Wheat Hub Seminar: Visiting researcher A/Prof Jong-Myong Kim

Presenter

Dr Jong-Myong Kim
Associate professor, Graduate School of Agricultural and Life Sciences, The University of Tokyo
CEO, Ac-Planta Inc.


    Biography

    Dr Jong-Myong Kim is an associate professor of the University of Tokyo and the CEO of Ac-Planta Inc, an agri-venture company in Japan. He has studied environmental stress response and chromatin dynamics via histone modification in plants for last 15 years.

    After obtaining his PhD from Nara Institute of Bioscience and Technology, Japan in 2001, he started work as a post-doc at Professor Michael Grunstein’s lab in Molecular Biology Institute, University of California, Los Angeles.

    In 2005 he moved to RIKEN Institute in Japan, he started his research of chromatin dynamics and histone modification responded to abiotic stress in plants. In 2018, he moved to the University of Tokyo, as an associate professor, and also established his own company “Ac-Planta Inc.” certified by RIKEN Institute.

    He recently identified a novel survival strategy against drought stress using acetic acid in plants (Nature Plants 2017 Vol.3, 17097), and this discovery attracted a huge media attention, including The Popular Science Magazine, The Natural History Magazine in US, The Science & Vie in France, The Bild der Wissenshafts in Germany, etc.

    Abstract

    Measures against drought and heat in plants by using acetic acid

    Drought and heat severely impact plant survivability. We demonstrated that plants possess a novel survival strategy; acetate is synthesized through the dynamic metabolic flux conversion from glycolysis in response to drought and confers plant drought tolerance by stimulating the phytohormone jasmonate signalling pathway. Acetic acid promotes de novo jasmonate synthesis.

    Furthermore, Arabidopsis histone deacetylase HDA6 directly regulates drought tolerance as an initial ON/OFF switch of the whole acetate-jasmonate network.
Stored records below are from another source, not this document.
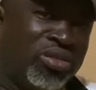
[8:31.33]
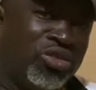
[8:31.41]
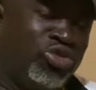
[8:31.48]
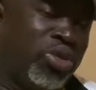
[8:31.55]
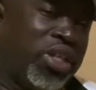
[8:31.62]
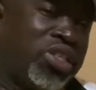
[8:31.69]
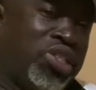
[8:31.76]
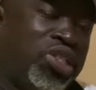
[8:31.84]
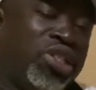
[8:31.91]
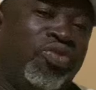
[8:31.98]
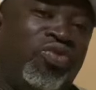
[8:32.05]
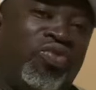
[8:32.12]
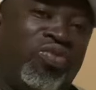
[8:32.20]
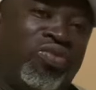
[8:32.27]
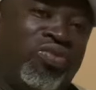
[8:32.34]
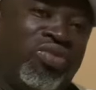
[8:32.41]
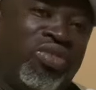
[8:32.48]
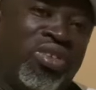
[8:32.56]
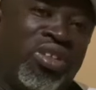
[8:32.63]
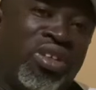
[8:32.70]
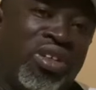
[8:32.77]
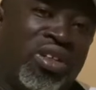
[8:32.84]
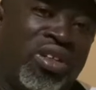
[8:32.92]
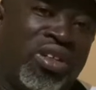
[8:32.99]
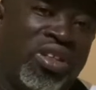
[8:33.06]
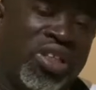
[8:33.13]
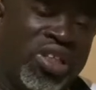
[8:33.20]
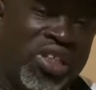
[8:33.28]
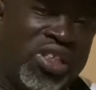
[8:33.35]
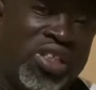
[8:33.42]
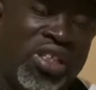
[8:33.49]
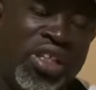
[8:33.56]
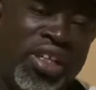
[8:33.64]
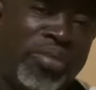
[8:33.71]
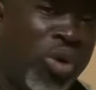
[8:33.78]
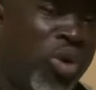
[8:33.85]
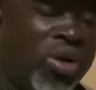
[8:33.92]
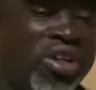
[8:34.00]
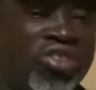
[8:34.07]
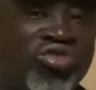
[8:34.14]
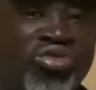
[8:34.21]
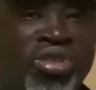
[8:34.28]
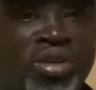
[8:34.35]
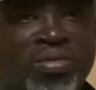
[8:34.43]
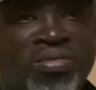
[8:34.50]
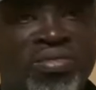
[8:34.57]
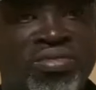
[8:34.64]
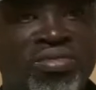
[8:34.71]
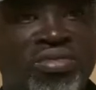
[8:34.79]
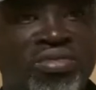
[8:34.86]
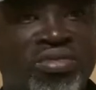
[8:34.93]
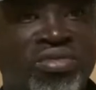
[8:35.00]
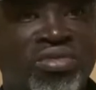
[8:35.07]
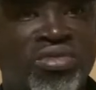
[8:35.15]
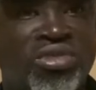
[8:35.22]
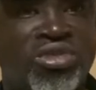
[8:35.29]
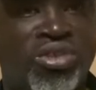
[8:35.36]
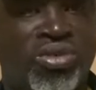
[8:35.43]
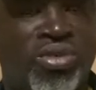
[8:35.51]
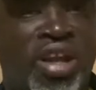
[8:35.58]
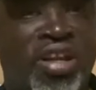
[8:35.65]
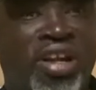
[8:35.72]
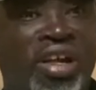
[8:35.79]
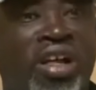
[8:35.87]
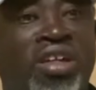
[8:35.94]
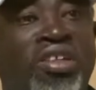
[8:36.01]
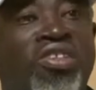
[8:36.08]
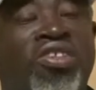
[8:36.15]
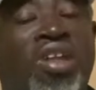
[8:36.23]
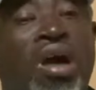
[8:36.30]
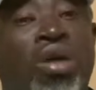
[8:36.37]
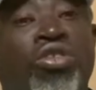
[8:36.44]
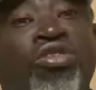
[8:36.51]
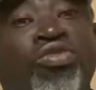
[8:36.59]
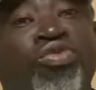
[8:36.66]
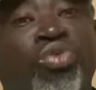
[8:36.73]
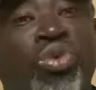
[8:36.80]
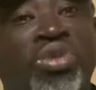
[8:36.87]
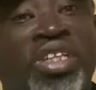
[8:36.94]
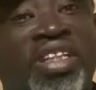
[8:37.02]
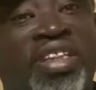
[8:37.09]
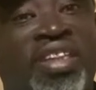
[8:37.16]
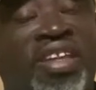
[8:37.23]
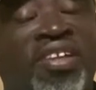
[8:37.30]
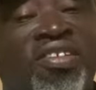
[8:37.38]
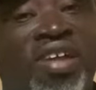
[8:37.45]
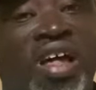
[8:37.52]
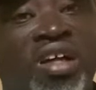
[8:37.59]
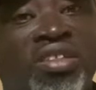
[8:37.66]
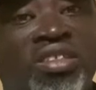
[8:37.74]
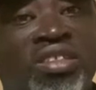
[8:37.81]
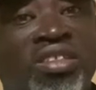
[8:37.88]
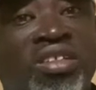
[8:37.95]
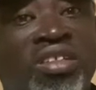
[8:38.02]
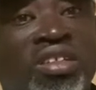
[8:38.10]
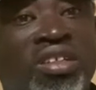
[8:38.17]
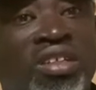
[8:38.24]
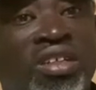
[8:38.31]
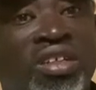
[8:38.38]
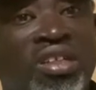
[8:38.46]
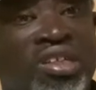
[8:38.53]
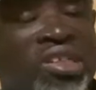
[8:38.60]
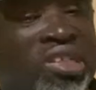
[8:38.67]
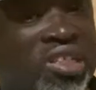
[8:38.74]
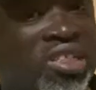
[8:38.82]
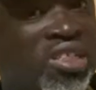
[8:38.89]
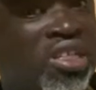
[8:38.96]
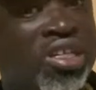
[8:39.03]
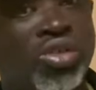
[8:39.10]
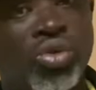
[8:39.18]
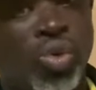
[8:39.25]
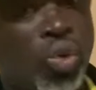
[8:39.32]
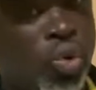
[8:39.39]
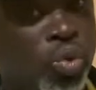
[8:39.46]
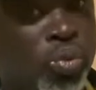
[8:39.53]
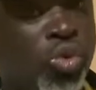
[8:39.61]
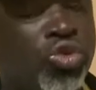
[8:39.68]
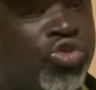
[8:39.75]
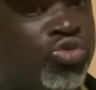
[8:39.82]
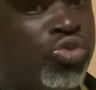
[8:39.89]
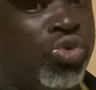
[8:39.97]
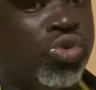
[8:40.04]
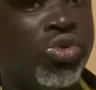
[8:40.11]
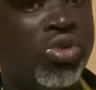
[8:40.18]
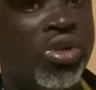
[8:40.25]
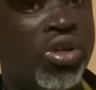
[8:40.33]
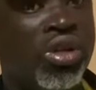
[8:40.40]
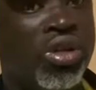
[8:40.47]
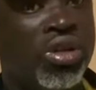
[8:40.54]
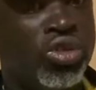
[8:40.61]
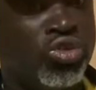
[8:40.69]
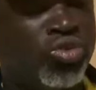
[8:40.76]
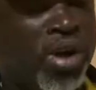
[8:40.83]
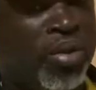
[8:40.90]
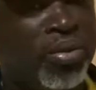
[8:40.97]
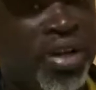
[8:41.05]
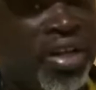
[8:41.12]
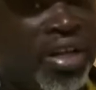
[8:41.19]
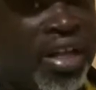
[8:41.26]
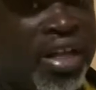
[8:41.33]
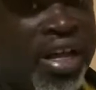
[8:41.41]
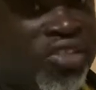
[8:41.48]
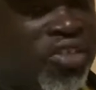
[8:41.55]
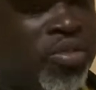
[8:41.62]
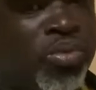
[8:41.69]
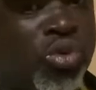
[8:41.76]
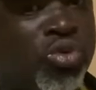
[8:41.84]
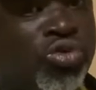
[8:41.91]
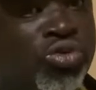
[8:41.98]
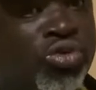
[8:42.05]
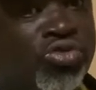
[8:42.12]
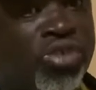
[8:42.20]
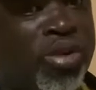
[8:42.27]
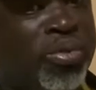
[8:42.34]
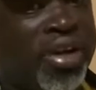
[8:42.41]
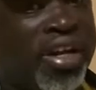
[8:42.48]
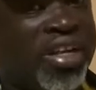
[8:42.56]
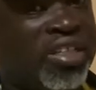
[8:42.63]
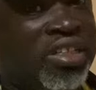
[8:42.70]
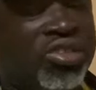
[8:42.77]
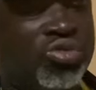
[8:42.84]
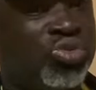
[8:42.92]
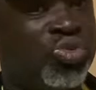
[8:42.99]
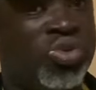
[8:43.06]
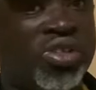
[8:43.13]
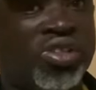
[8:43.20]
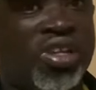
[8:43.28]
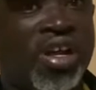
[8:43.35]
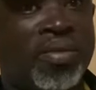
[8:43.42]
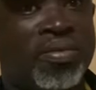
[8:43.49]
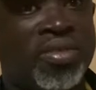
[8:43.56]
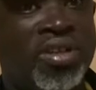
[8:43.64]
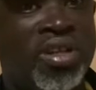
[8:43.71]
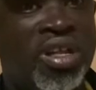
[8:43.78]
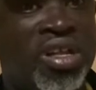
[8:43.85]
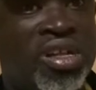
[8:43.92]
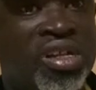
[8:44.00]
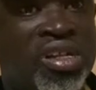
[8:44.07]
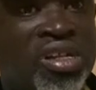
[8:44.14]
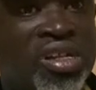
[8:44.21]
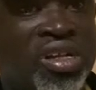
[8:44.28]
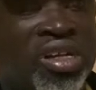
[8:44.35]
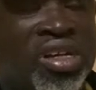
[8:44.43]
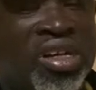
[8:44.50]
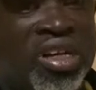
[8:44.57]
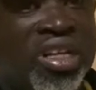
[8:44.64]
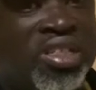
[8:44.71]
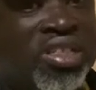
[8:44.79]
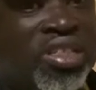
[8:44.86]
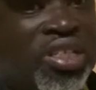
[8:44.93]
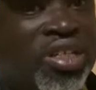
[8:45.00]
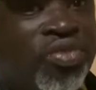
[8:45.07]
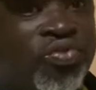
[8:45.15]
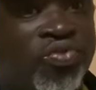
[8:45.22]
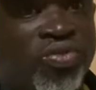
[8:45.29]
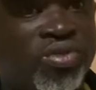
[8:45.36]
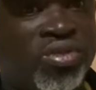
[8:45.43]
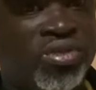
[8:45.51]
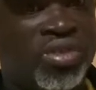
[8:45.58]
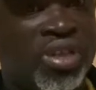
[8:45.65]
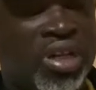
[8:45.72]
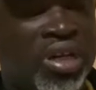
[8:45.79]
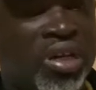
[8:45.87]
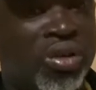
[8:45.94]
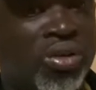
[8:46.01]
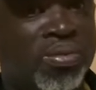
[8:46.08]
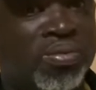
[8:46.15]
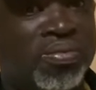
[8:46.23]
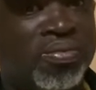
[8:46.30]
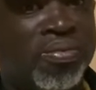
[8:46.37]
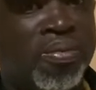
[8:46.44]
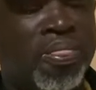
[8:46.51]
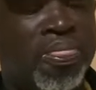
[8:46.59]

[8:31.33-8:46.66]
to achieve his aim or his dream. Right now, he's scouting for Texas. He just take Obotu to America as he go to America just to minister. Let's give Elon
    Moreover, acetic acid has one more significant role to promote plant drought tolerance. By addition of exogenous acetic acid to plants, acetic acid is converted and incorporated into histones as histone acetylation to prime the genome activation.
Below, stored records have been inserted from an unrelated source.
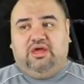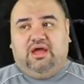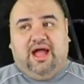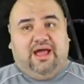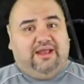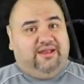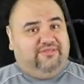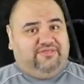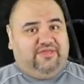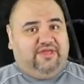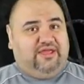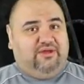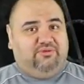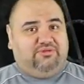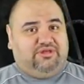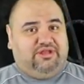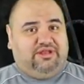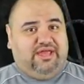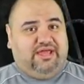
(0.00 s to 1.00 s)
I didn't think he
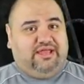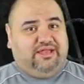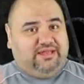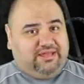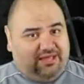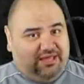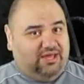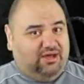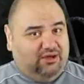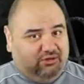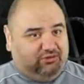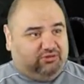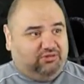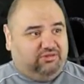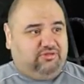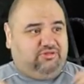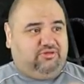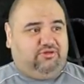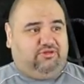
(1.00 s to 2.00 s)
was going to get killed,
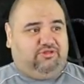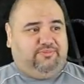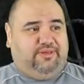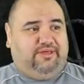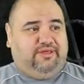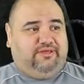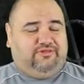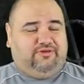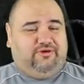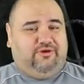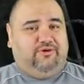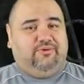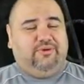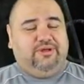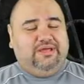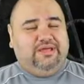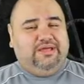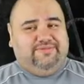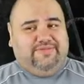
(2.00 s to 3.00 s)
so to speak.
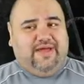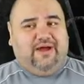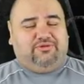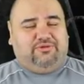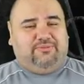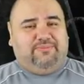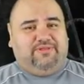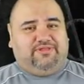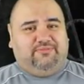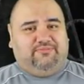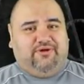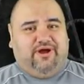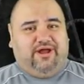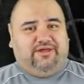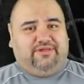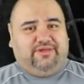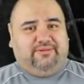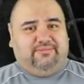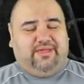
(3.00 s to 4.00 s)
So that was a bit
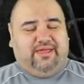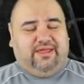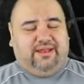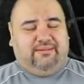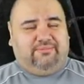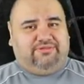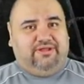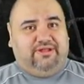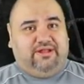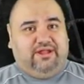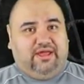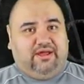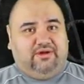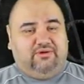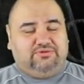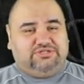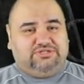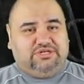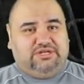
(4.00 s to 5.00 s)
surprising. And I'm sitting there
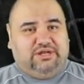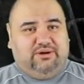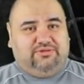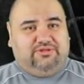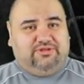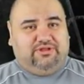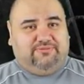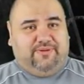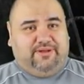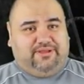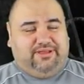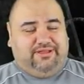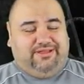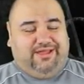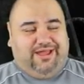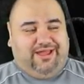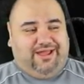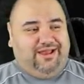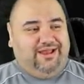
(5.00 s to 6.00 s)
like, oh shit, I wasn't expecting
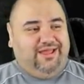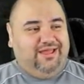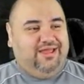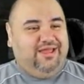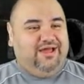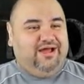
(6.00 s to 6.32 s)
that.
    A large part of jasmonate signalling pathway genes are highly acetylated and activated in chromatin level. Thus, acetic acid has two-way function to activate jasmonate synthesis and chromatin activity for a novel plant drought gene network” to confer the tolerance. Exogenous application of acetic acid successfully enhanced drought and/or heat tolerances in plants, such as maize, rice, wheat, rapeseed, tomato, lettuce and so on.

    Our findings highlight this radically new survival strategy enabling plants to endure water deficit; with potential to serve as a powerful application to maintain crops under drought and heat conditions.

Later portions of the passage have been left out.